- [TASK BRIEF] Please return exactly the lines below that run from the line with "[00:00:02.00 to 00:00:03.00]" through the end of the listing, both included, but not the pictures.

- [EXTRACTED INFORMATION]

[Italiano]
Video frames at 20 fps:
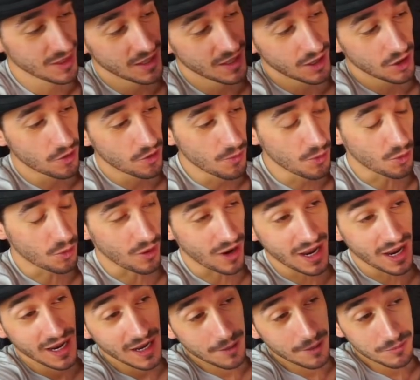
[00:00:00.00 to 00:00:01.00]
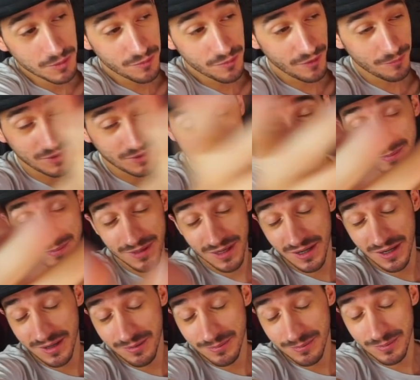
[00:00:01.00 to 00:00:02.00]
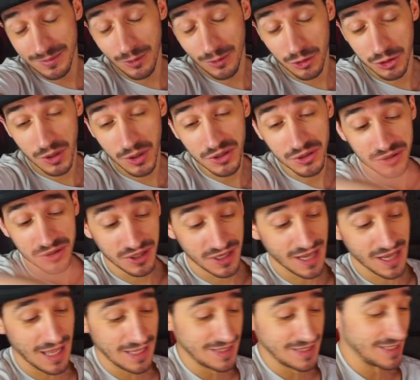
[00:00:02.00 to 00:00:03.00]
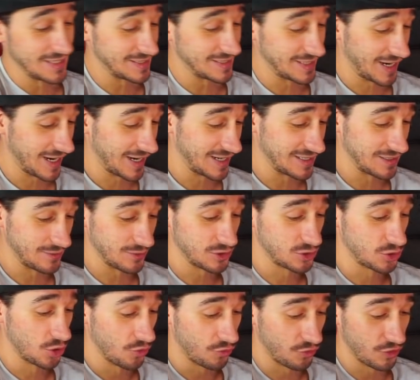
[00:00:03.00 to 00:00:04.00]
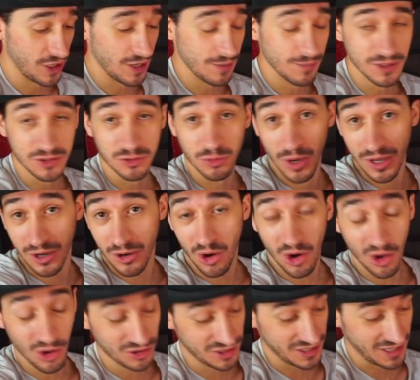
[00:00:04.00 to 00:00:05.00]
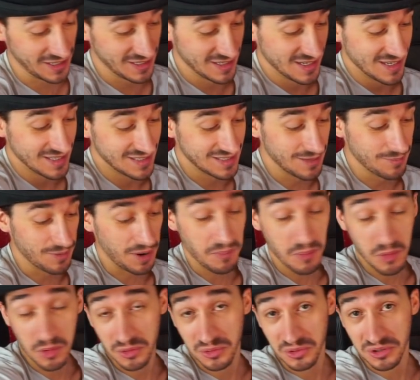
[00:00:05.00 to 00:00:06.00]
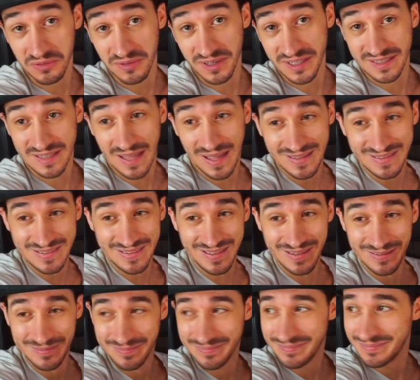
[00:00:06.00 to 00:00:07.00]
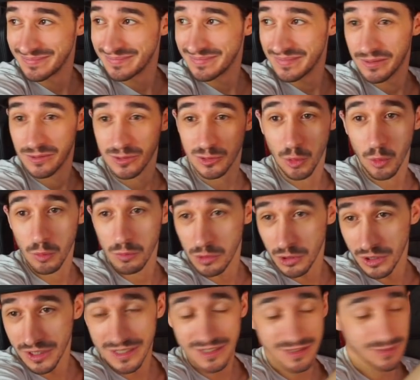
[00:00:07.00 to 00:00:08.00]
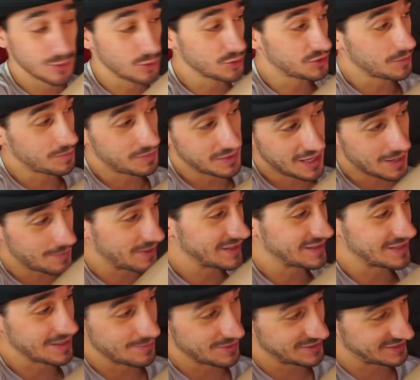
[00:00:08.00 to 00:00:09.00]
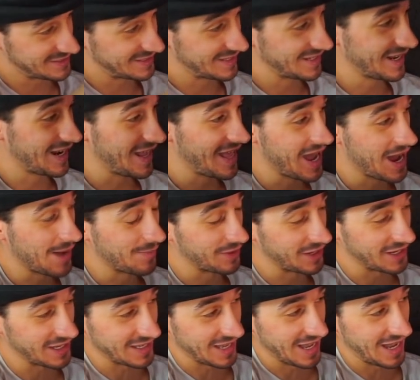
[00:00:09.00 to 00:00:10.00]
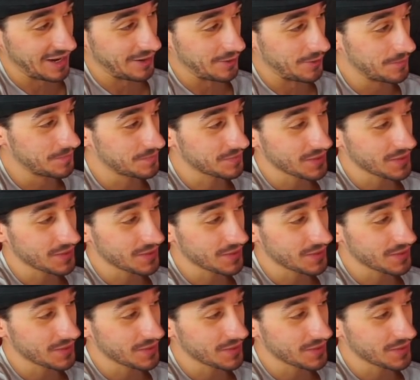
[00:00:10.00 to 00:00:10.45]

Comunque, mi fa eh, ho trovato intrigante il trailer di questo film sulle colonie. Sembra molto divertente. Questo umorismo tipicamente maschile e americano.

- [REPLY TO THE EXERCISE]
[00:00:02.00 to 00:00:03.00]
[00:00:03.00 to 00:00:04.00]
[00:00:04.00 to 00:00:05.00]
[00:00:05.00 to 00:00:06.00]
[00:00:06.00 to 00:00:07.00]
[00:00:07.00 to 00:00:08.00]
[00:00:08.00 to 00:00:09.00]
[00:00:09.00 to 00:00:10.00]
[00:00:10.00 to 00:00:10.45]

Comunque, mi fa eh, ho trovato intrigante il trailer di questo film sulle colonie. Sembra molto divertente. Questo umorismo tipicamente maschile e americano.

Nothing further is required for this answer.